Tahun 2019 mendatang adalah perta politik terbesar di Indonesia dalam menentukan pilihan pemimpin yang membawa arah pertumbuhan bangsa dan negara selama lima tahun kedepan. Pemilihan umum presiden secara langsung yang dilakukan one man one vote ini sudah dilakukan untuk ke-4 kalinya. Indonesia menjadi sorotan dunia karena berani menerapkan salah satu konsep demokrasi secara utuh, yang bahkan belum berani dilakukan di Amerika.

Sejak tahun 2004 inilah Indonesia menjadi medan bertempurnya para pasangan calon presiden dan wakil presiden merebut hati para calon pemilih. Dengan usia berhak memilih minimal 17 tahun yang ditandai dengan kepemilikan KTP atau sudah menikah, warga Indonesia boleh menyalurkan suaranya memilih pasangan calon yang didukung. Walaupun pada awalnya dianggap kurang berpengaruh, ternyata suara pemula saat ini justru menjadi sasaran yang diperebutkan para pasangan calon. Mereka yang ada di rentang usia pemula dianggap lebih mudah ditarik menjadi pendukung salah satu pasangan calon karena biasanya kemampuan politik praktis mereka belum matang. Lebih mudah daripada harus merebut hati pemilih usia dewasa yang biasanya sudah menjadi pendukung atau simpatisan salah satu pasangan. Ini menunjukkan keberagaman jenjang sosial, usia, dan lain sebagainya sudah tidak lagi berpengaruh. Suara professor dan suara tukang becak bernilai sama, maka setiap jiwa sangat dihargai pilihannya.

Pemilih pemula yang masih remaja ini adalah sasaran penting yang diperhitungkan dalam pemilu. Tidak kurang dari 14 juta pemilih pemua akan memberikan haknya pada pemilu 2019 mendatang. Hal tersebut membuat para tim sukses pasangan calon presiden harus berusaha lebih giat menyasar para pemilih pemula. Hal yang paling dekat dengan mereka saat ini adalah teknologi, yaitu sosial media. Gadget dan sosial media saat ini sudah tidak bisa dipisahkan dari kehidupan sehari-hari, apalagi dari kehidupan remaja generasi digital yang memang lahir dan hidup berdampingan dengan segala kemudahan yang disediakan web 2.0 tersebut. Maka sarana ini pula lah yang disasar masing-masing tim sukses dalam menyampaikan pesan dalam usaha menarik simpati para pemilih pemula.

Sosial media dianggap sebagai ring pertandingan dengan ronde tanpa batas yang bisa ditonton semua orang dengan teknologi tersebut. Ajang membangun citra postif masing-masing pasangan calon presiden ini mampu dilihat dan dipilih sesuai bagaimana para penonton yaitu pemilih pemula melihatnya.

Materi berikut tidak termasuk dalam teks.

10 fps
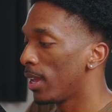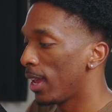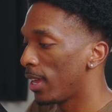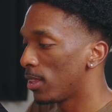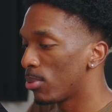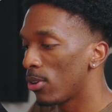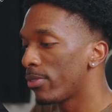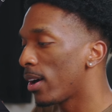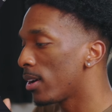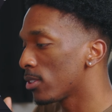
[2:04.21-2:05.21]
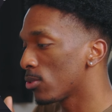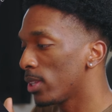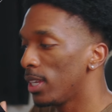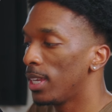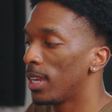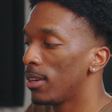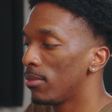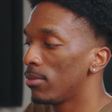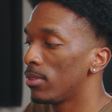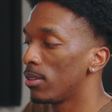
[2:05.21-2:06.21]
And the profiles really
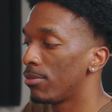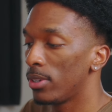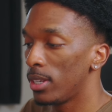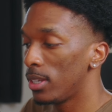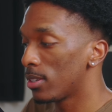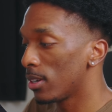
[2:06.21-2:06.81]
give the footage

Citra keinginan atau wish image adalah citra yang ingin dibangun dan diwujudkan oleh individu/organisasi/perusahaan. Maka wish image ini adalah konsep identitas atau citra personal yang diciptakan dan dikonsep dengan matang oleh masing-masing pasangan calon presiden dan wakil presiden dengan tim suksesnya. Pemilih pemula sangat peduli dengan image para paslon yang mereka lihat melalui sosial media. Yang hari ini bisa menjadi sarana yang baik atau menjadi boomerang bagi masing-masing pasangan calon.

Wish image yang mereka tentukan bisa terwujud dengan baik sesuai keinginan saat sosial media dimaksimalkan dengan baik. Tetapi sosial media juga mampu merubah dan menggagalkan wish image pasangan calon saat tidak sesuai atau jauh dari image yang tampak di sosial media yang mereka konsumsi. Strategi keterbukaan melalui sosial media seperti saat inilah yang dianggap paling netral, karena para pemilih pemula menjadi juuri, wasit, bahkan bagian dari pertandingan di atas ring tersebut. Siapa saja bebas memposting apa saja yang berkaitan dengan pasangan calon dan bisa dikonsumsi oleh siapa saja. Teknologi tanpa batas ini sebenarnya menjadi pisau bermata dua yang mampu ‘membunuh’ siapa saja sehingga image yang diinginkan tidak sesuai dengan yang terbentuk di masyarakat. Menjauhi teknologi ini atau menghindarinya juga bukanlah solusi menjaga perwujudan wish image mereka, tetapi tidak memfilter pesan yang keluar dan dikonsumsi melalui sosial media juga berbahaya bagi image yang dibangun.